*Exercise instructions*.
Because the pictures are not wanted, give back only the exact text of every entry below.
★ ★ ★
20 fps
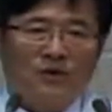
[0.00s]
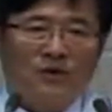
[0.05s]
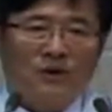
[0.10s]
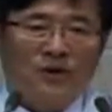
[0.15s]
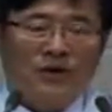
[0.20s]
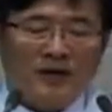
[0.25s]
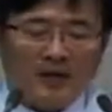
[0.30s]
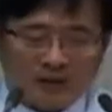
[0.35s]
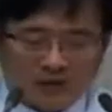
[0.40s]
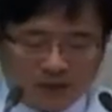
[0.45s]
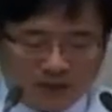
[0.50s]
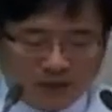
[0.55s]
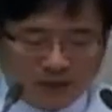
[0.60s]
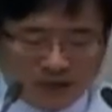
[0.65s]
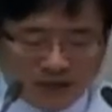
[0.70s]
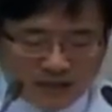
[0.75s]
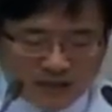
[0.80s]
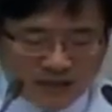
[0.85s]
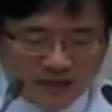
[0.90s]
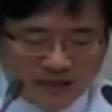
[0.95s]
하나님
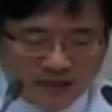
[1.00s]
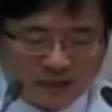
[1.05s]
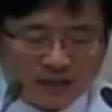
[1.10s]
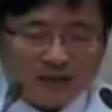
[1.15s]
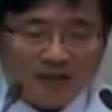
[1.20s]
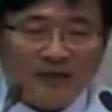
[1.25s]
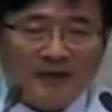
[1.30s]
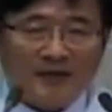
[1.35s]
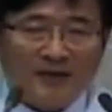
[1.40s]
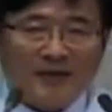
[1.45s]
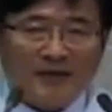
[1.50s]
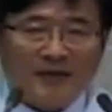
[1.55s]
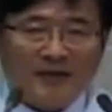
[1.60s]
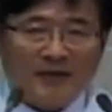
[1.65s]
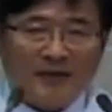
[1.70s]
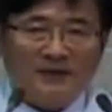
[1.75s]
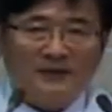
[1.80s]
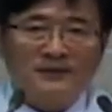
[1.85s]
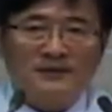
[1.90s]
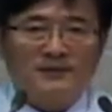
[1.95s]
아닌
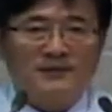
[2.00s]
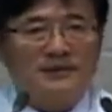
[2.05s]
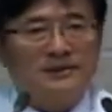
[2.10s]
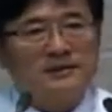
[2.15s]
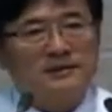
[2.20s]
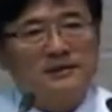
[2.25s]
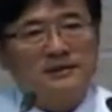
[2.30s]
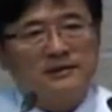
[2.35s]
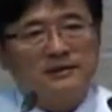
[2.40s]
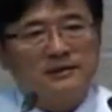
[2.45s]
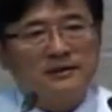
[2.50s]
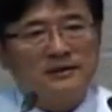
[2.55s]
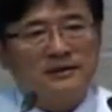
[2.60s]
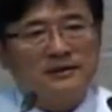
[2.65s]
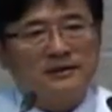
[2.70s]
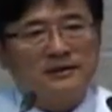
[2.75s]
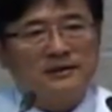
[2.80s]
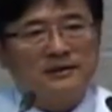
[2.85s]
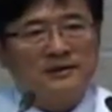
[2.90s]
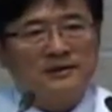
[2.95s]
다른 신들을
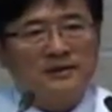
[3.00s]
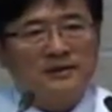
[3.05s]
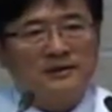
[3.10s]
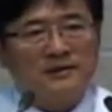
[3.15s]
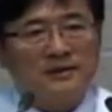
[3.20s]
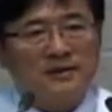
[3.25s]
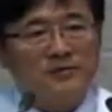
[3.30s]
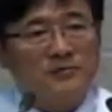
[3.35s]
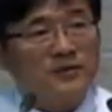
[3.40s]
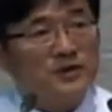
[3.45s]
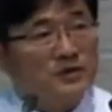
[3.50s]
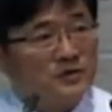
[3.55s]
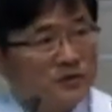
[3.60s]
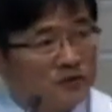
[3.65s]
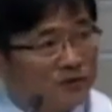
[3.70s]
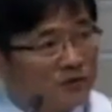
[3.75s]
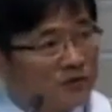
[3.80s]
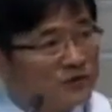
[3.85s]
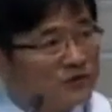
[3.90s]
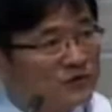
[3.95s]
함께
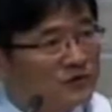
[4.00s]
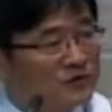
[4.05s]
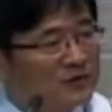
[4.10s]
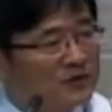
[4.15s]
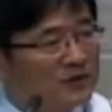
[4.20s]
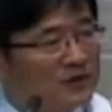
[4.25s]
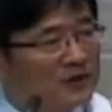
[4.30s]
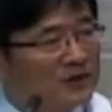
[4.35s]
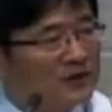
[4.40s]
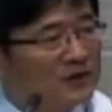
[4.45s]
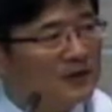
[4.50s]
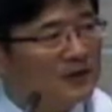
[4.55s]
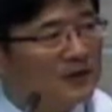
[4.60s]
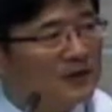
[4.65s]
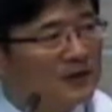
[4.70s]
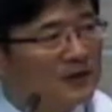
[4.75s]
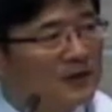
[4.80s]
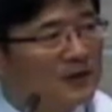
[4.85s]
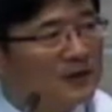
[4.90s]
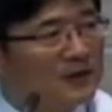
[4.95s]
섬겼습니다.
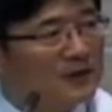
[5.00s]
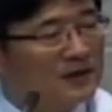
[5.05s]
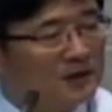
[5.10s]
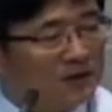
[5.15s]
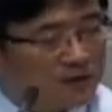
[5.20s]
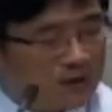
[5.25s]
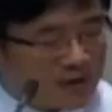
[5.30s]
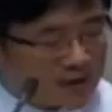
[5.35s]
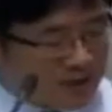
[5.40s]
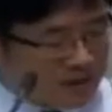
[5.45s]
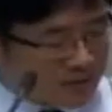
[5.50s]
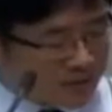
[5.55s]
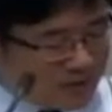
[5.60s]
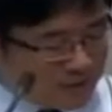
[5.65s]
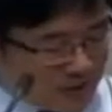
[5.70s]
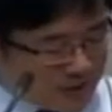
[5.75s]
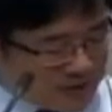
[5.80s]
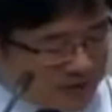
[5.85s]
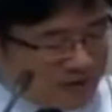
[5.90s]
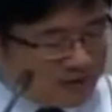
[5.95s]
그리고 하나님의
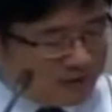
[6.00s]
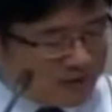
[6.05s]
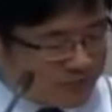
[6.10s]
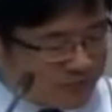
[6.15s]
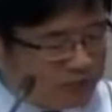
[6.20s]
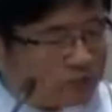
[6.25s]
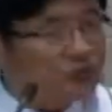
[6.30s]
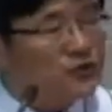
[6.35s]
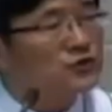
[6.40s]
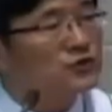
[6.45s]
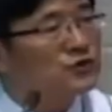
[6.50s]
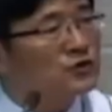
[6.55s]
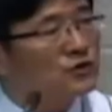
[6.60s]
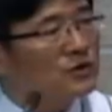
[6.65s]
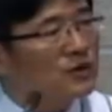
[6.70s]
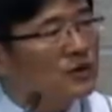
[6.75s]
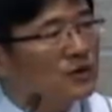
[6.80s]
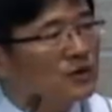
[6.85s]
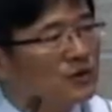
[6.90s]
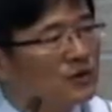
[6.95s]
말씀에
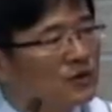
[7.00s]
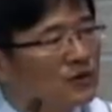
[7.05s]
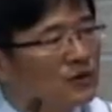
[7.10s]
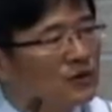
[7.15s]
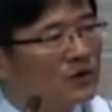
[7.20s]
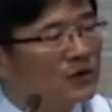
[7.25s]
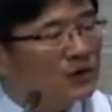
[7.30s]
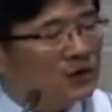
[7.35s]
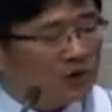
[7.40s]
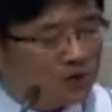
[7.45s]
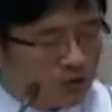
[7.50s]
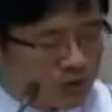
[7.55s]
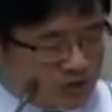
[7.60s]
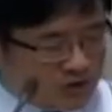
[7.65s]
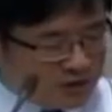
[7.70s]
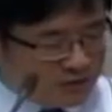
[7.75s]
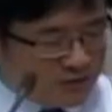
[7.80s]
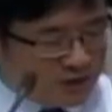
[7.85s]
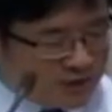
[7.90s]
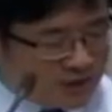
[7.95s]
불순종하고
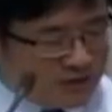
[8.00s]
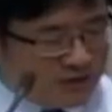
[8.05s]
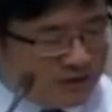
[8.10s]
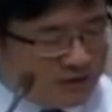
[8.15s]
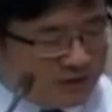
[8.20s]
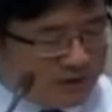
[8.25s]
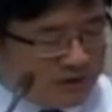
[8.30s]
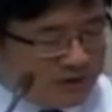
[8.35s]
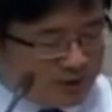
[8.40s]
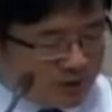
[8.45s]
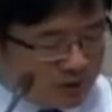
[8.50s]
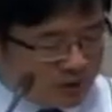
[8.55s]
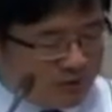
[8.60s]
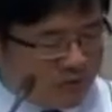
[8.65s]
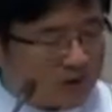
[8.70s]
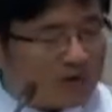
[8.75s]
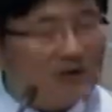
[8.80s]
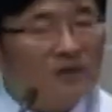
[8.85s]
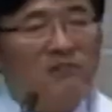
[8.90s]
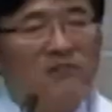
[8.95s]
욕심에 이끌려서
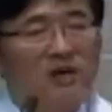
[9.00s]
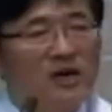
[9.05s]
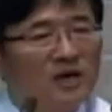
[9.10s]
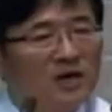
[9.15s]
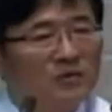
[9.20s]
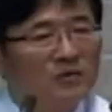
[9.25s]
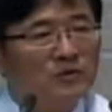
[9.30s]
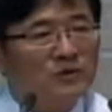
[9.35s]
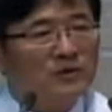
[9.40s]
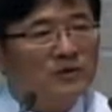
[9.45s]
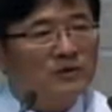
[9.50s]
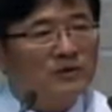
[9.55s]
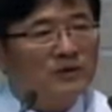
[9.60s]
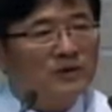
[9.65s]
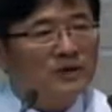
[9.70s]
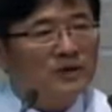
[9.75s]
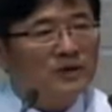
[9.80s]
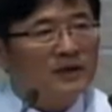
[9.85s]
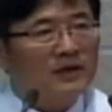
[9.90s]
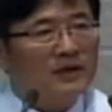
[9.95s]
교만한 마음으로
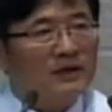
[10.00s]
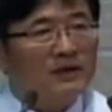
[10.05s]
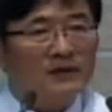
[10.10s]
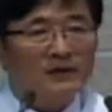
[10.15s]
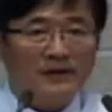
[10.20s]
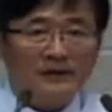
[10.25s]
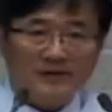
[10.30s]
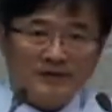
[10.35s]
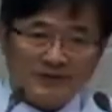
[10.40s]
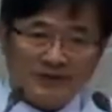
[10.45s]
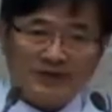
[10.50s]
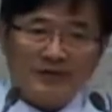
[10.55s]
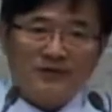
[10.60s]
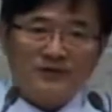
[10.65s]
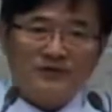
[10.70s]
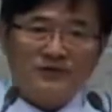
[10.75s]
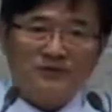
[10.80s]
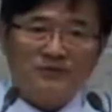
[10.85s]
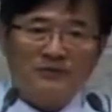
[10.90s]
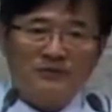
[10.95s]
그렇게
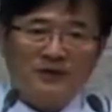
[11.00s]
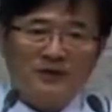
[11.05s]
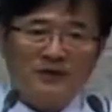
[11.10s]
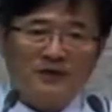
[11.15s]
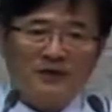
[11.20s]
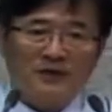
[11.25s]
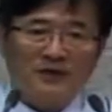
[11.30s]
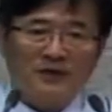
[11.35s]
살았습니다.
★ ★ ★
*Worked solution*.
20 fps
[0.00s]
[0.05s]
[0.10s]
[0.15s]
[0.20s]
[0.25s]
[0.30s]
[0.35s]
[0.40s]
[0.45s]
[0.50s]
[0.55s]
[0.60s]
[0.65s]
[0.70s]
[0.75s]
[0.80s]
[0.85s]
[0.90s]
[0.95s]
하나님
[1.00s]
[1.05s]
[1.10s]
[1.15s]
[1.20s]
[1.25s]
[1.30s]
[1.35s]
[1.40s]
[1.45s]
[1.50s]
[1.55s]
[1.60s]
[1.65s]
[1.70s]
[1.75s]
[1.80s]
[1.85s]
[1.90s]
[1.95s]
아닌
[2.00s]
[2.05s]
[2.10s]
[2.15s]
[2.20s]
[2.25s]
[2.30s]
[2.35s]
[2.40s]
[2.45s]
[2.50s]
[2.55s]
[2.60s]
[2.65s]
[2.70s]
[2.75s]
[2.80s]
[2.85s]
[2.90s]
[2.95s]
다른 신들을
[3.00s]
[3.05s]
[3.10s]
[3.15s]
[3.20s]
[3.25s]
[3.30s]
[3.35s]
[3.40s]
[3.45s]
[3.50s]
[3.55s]
[3.60s]
[3.65s]
[3.70s]
[3.75s]
[3.80s]
[3.85s]
[3.90s]
[3.95s]
함께
[4.00s]
[4.05s]
[4.10s]
[4.15s]
[4.20s]
[4.25s]
[4.30s]
[4.35s]
[4.40s]
[4.45s]
[4.50s]
[4.55s]
[4.60s]
[4.65s]
[4.70s]
[4.75s]
[4.80s]
[4.85s]
[4.90s]
[4.95s]
섬겼습니다.
[5.00s]
[5.05s]
[5.10s]
[5.15s]
[5.20s]
[5.25s]
[5.30s]
[5.35s]
[5.40s]
[5.45s]
[5.50s]
[5.55s]
[5.60s]
[5.65s]
[5.70s]
[5.75s]
[5.80s]
[5.85s]
[5.90s]
[5.95s]
그리고 하나님의
[6.00s]
[6.05s]
[6.10s]
[6.15s]
[6.20s]
[6.25s]
[6.30s]
[6.35s]
[6.40s]
[6.45s]
[6.50s]
[6.55s]
[6.60s]
[6.65s]
[6.70s]
[6.75s]
[6.80s]
[6.85s]
[6.90s]
[6.95s]
말씀에
[7.00s]
[7.05s]
[7.10s]
[7.15s]
[7.20s]
[7.25s]
[7.30s]
[7.35s]
[7.40s]
[7.45s]
[7.50s]
[7.55s]
[7.60s]
[7.65s]
[7.70s]
[7.75s]
[7.80s]
[7.85s]
[7.90s]
[7.95s]
불순종하고
[8.00s]
[8.05s]
[8.10s]
[8.15s]
[8.20s]
[8.25s]
[8.30s]
[8.35s]
[8.40s]
[8.45s]
[8.50s]
[8.55s]
[8.60s]
[8.65s]
[8.70s]
[8.75s]
[8.80s]
[8.85s]
[8.90s]
[8.95s]
욕심에 이끌려서
[9.00s]
[9.05s]
[9.10s]
[9.15s]
[9.20s]
[9.25s]
[9.30s]
[9.35s]
[9.40s]
[9.45s]
[9.50s]
[9.55s]
[9.60s]
[9.65s]
[9.70s]
[9.75s]
[9.80s]
[9.85s]
[9.90s]
[9.95s]
교만한 마음으로
[10.00s]
[10.05s]
[10.10s]
[10.15s]
[10.20s]
[10.25s]
[10.30s]
[10.35s]
[10.40s]
[10.45s]
[10.50s]
[10.55s]
[10.60s]
[10.65s]
[10.70s]
[10.75s]
[10.80s]
[10.85s]
[10.90s]
[10.95s]
그렇게
[11.00s]
[11.05s]
[11.10s]
[11.15s]
[11.20s]
[11.25s]
[11.30s]
[11.35s]
살았습니다.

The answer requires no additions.